James Brown went out a hero. He was the first popular artist to say simply, that he was proud to be black, and hearing that song as a kid changed the world. He had the kind of flashy, fun, loving funeral he so deserved.
As moments go, these three tributes to three very different people say much about changing black America
3) Mel Gibson's rant
Americans like to pretend that racism, and anti-semitism is part of the past. Mel Gibson, despite being the son of one of America's most prominent Holocaust deniers, hid it well over the years. Then he slipped and the mask came off. Hollywood kept it secrets well. Until this year
4) Tom Cruise goes crazy
No one had seen this before, a major movie star go from respect to ridicule in weeks. For years, Pat Kingsley had protected Tomcat from himself. He fired her and replaced her with his sister, and it was off to the races. Cruise made enemies left and right and people questioned his marriage like it was a movie role. It is rare to see self-destruction in public like that
5) Hezbollah and the IDF
Everyone thought that the Israelis would steamroll Hezbollah and put them in their place. Well, when the flares which screwed up night vision gear kept flying and helicopter evacuations was impossible, Israel found that Nasrallah's boys could fight. Once you allowed people to reach rank without politics, their fighting ability improved tremendously. The IDF were fighting the last war. Hezbollah was not.
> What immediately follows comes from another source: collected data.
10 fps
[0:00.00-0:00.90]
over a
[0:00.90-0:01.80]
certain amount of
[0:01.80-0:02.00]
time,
6) Swannick, Eaton and Baptiste
When these former generals, two commanders of units which led to higher command, refuted the DOD line before Congress, something changed. Maybe it was small, maybe big, but these were no hippies. These were former commanders, men who could have reached higher rank and retired instead. Bush's war was a fraud and they would fight no more forever.
7) The Muslim Cartoons
The European right did a little racebaiting and got called on it. They thought that they could mock Islam and Muslims would have to suck it up. The riots proved otherwise. It was a silly miscalculation by people with no sense of foresight. A lot of people bought into the free speech argument when it was really about putting minorities in their place. They want to debate burkas and homosexuality when the real issue is inclusion.
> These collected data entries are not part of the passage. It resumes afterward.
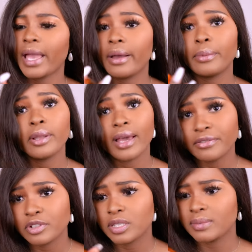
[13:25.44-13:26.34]
I will
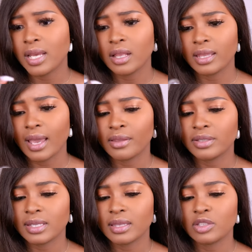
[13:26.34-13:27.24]
have to smell the
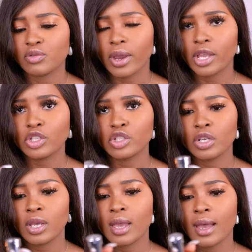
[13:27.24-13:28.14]
others in this
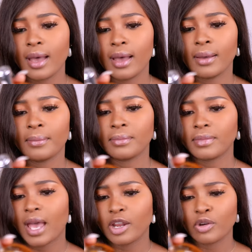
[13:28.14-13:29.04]
range. Um,
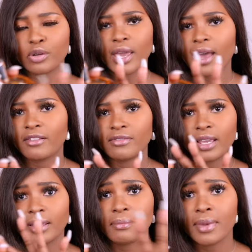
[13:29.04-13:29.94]
I know they have
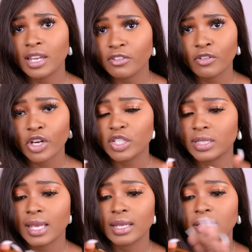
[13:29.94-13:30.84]
like many fresh
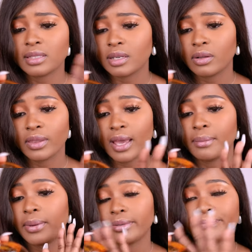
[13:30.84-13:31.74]
scents and all
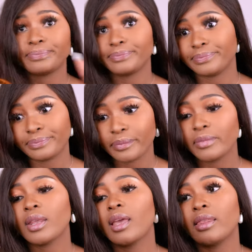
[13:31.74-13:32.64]
that, but
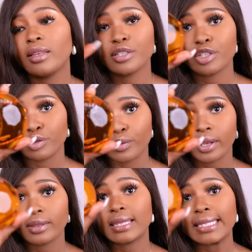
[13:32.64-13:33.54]
this is
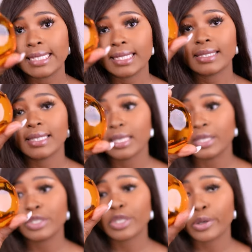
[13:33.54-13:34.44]
great. This
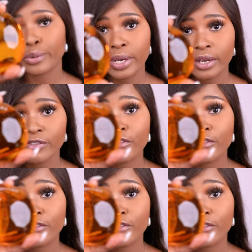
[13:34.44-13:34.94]
is great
Not one US paper would touch these cartoons, in the most open press in the world, for a very simple reason: it was racebaiting. There was no great editorial outcry or protest, because the unsubtle nature of the submissions had nothing to do with freedom of speech.
8) 500,000 people
They didn't know what to make of it, when the streets of LA filled up. All those Mexicans. with kids in the Army, pride in their heritage and a willingness to protest unfair laws. They had to be illegals. The willfully blind like Lou Dobbs and the openly racist like Tom Tancredo, didn't get it. Most Americans didn't have a serious problem with immigration. They didn't like the illegals crossing over, but they didn't want to turn them into felons.
But most of them were Americans and they didn't like the second class citizenship Tom Tancredo and Jim "Kotex" Sensenbrenner wanted to impose on their relatives. It changed the way Latinos saw politics and killed the GOP outreach program dead.
9) Use it or lose it
At the end of the campaign, MyDD's Chris Bowers started a fundraising drive. He asked members of Congress in safe seats to contribute to the national committees. He raised millions of dollars. And all he did was thought it up and did it. Didn't ask permissions, didn't have to call anyone, just started asking people for money. And maybe won a few close elections by doing so.
10) Germany is like everyplace else
The one thing which happened during the World Cup was subtle, but important. The Germany baiting was gone and Germans were able to wave their flags and take pride in their team like everyone else. It's been a long time since the Germans didn't have their history wrapped around them. But when English tourists flooded the country and found the people open and friendly, a lot of minds changed. And if you have a united Europe, the past has to be let go at some point. They started out with the WWII nonsense, but when it ended, that was tossed aside for the present.